Get the lemon slush of your life
That’s Polcari’s Coffee for you. You’ll find it on Salem Street in Boston’s North End, a couple of blocks from the Paul Revere House where it’s been since its foundation in 1932. Anthony Polcari didn’t just get off a boat and start a coffee shop, though. Having one was a dream for which he worked for, like any good immigrant young man in America in the late 1920s.
Working as a pocket-maker at a local tailor’s shop, Polcari made sure he had some money left over in his own pockets and in 1932, he opened the doors on Polcari’s Coffee. What a proud moment that must have been for a man in his twenties, and a father of two sons - Anthony Jr and Ralph - and a daughter, Marie. All three later worked at their father’s store.
Today, the shop is famous for more than just coffee - although the selection of beans is still very impressive – and especially its lemon slush.
Anthony’s son, Ralph, took over the shop after he’d returned home from Italy where he had been stationed during the World War II, and ran it until 2005 when he sold it to Bobby Eustace one of “Ralph’s boys”, a group of men who had come to work for him as young boys and stayed with him for decades.
“I met Ralph when my good friend, Anthony Bellia, knew Ralph Polcari needed a full-time employee at the store. During those twenty-six years I worked with some of the best people I’ve ever met: Louie, Pasquale, Attilio, Anthony, Angelo, and most importantly, Ralph Polcari. Ralph was a driving influence in my life. He taught me about business and life. He quickly became my mentor,” Eustace says on the compamy’s website.

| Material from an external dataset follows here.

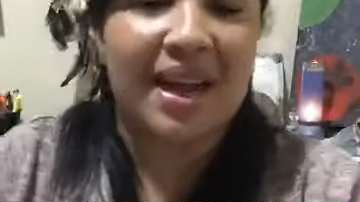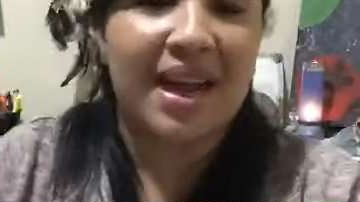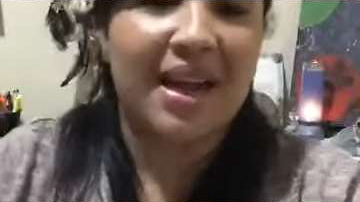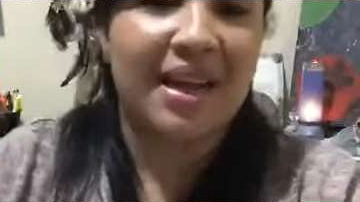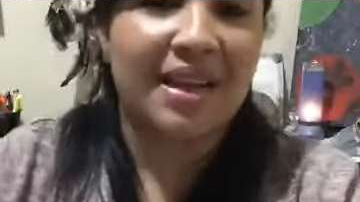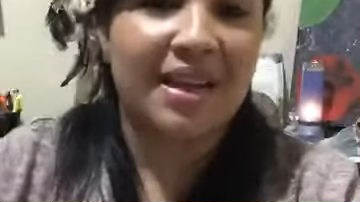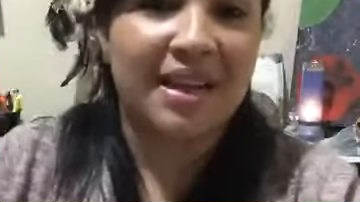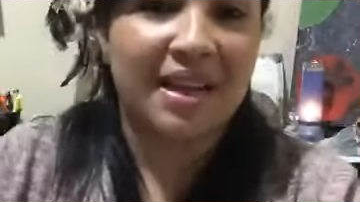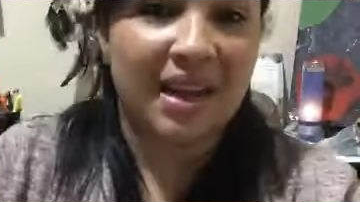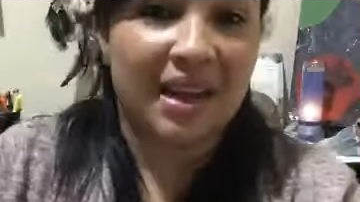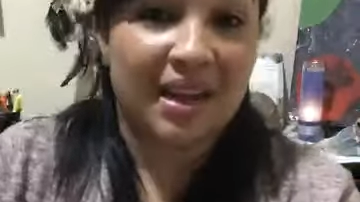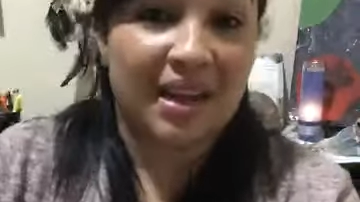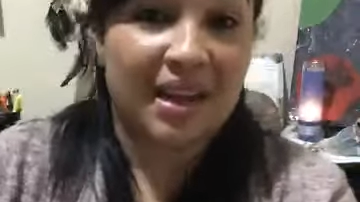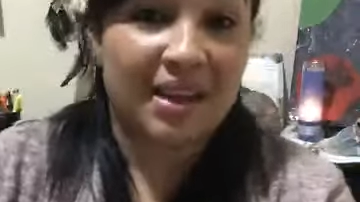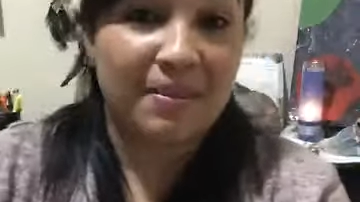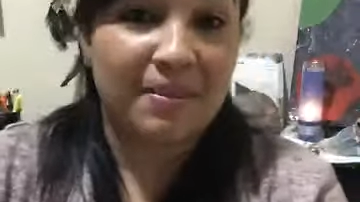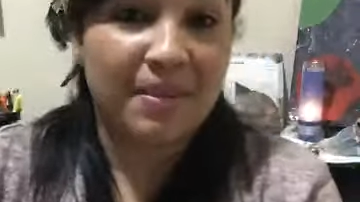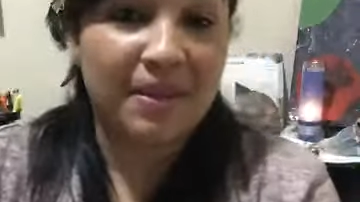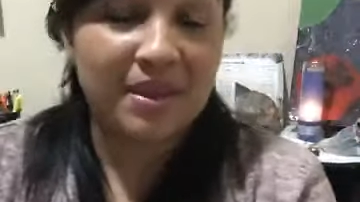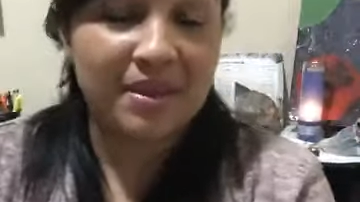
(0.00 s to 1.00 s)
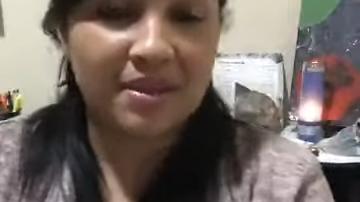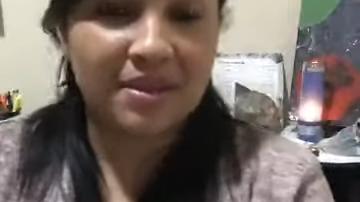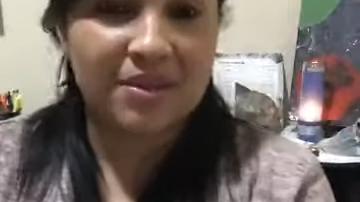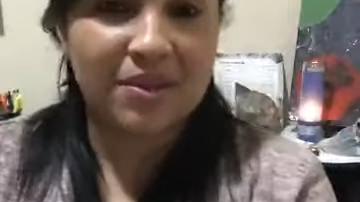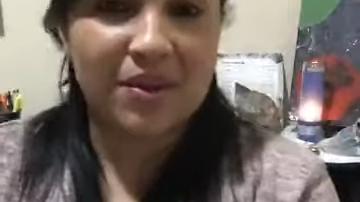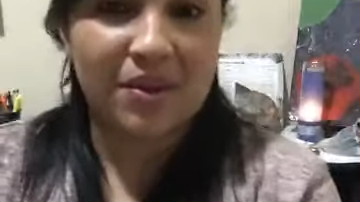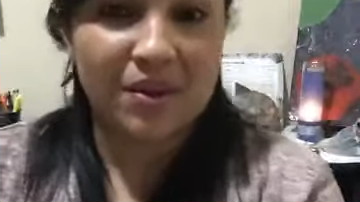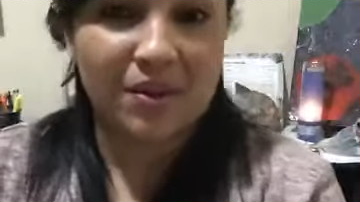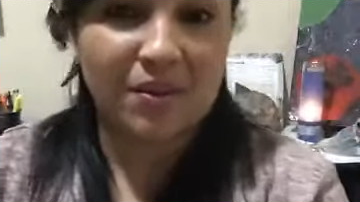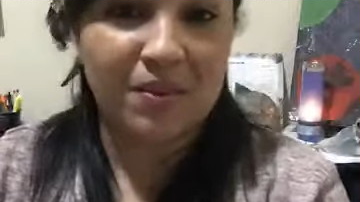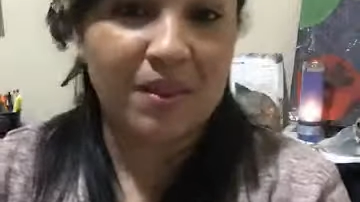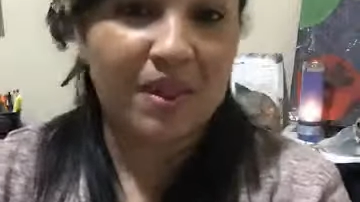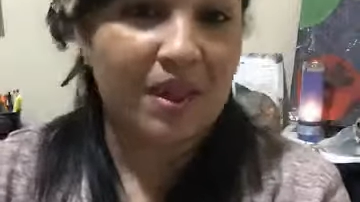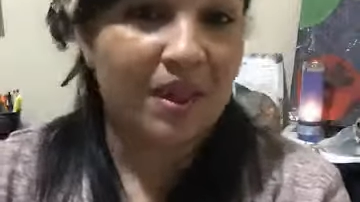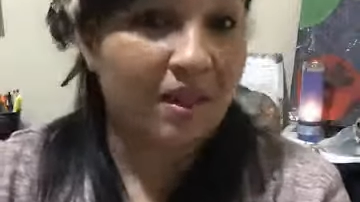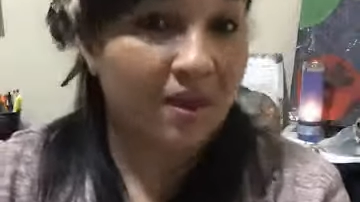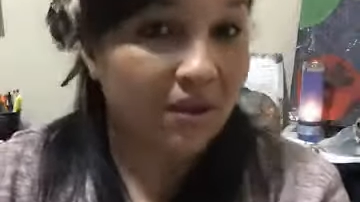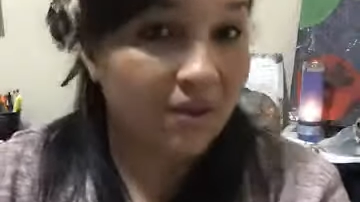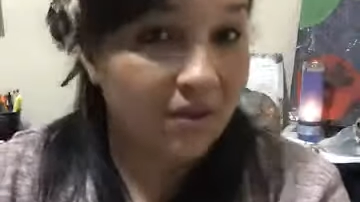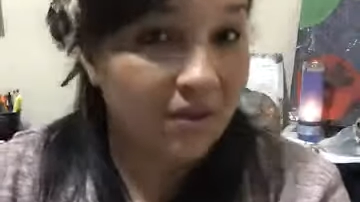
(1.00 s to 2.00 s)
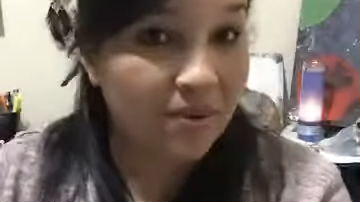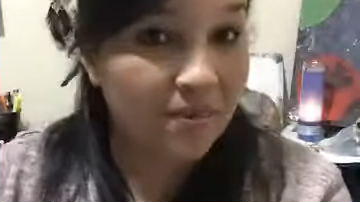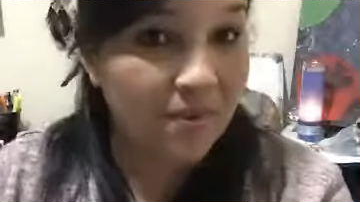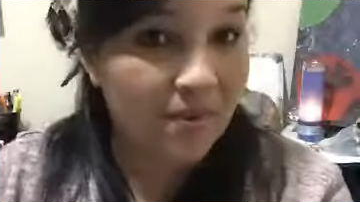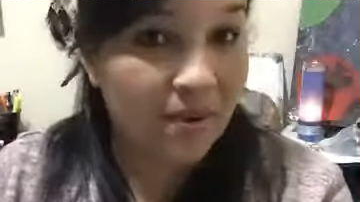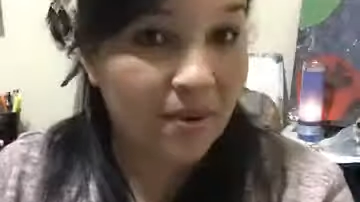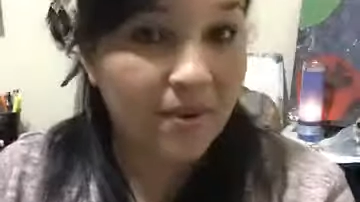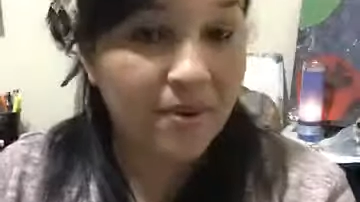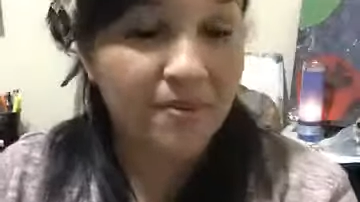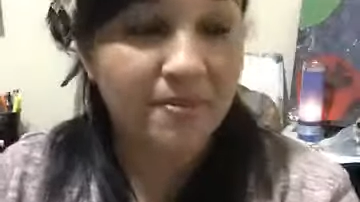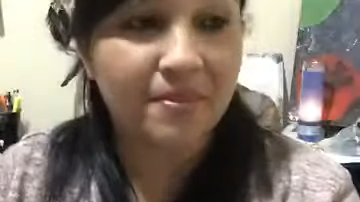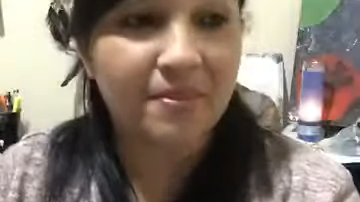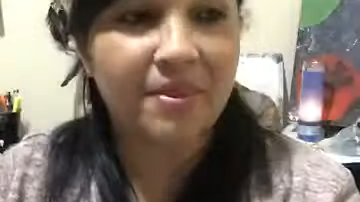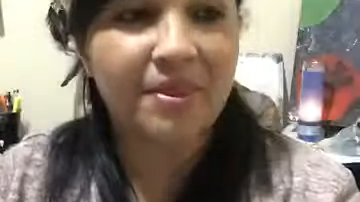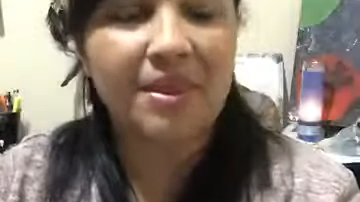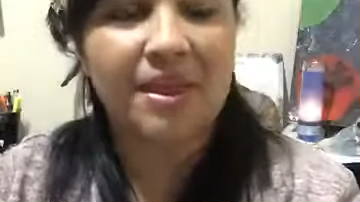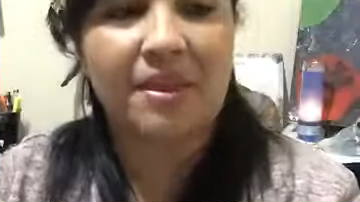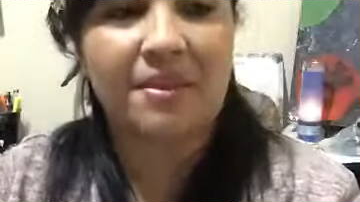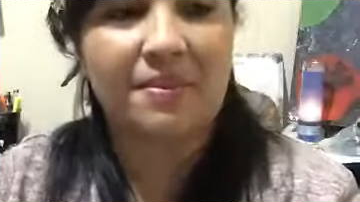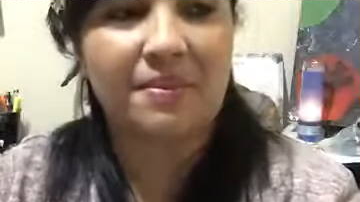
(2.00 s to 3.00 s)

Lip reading: I've been talking with a lot of moms,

According to Eustace, Ralph Polcari believed at least part of the store’s charm was its old world look, which is why he, too has kept a scale from 1903, the hardwood floor, brass bins for the coffee, and an original fan from the early 1900s.
“With a plethora of rare coffee including Blue Mountain and Hawaiian Kona, old favorites are still the most popular. Some old favorites are Mr. Polcari’s house blend (a mixture of dark and light roast) and the Italian roast (an espresso).I consider myself a museum keeper, committed to running this business with Mr. Polcari, Ralph and the rest of their family, in mind,” he adds.
Oh, the slush?
“[It’s]has been here a lot longer than [me],” Eustace told the Boston Herald six years ago.
“They used to make it by hand back in the day using some kind of dry ice. I’m guessing we’ve been doing it 50 years at least, and maybe even back to the founding of the store (in 1932).”
And that’s why, when the summer arrives, Eustace brings out a 100-year-old barrel of slush and sells it on the corner of Salem and Parmenter. A cup of slush costs about two dollars, but the experience is, well, priceless.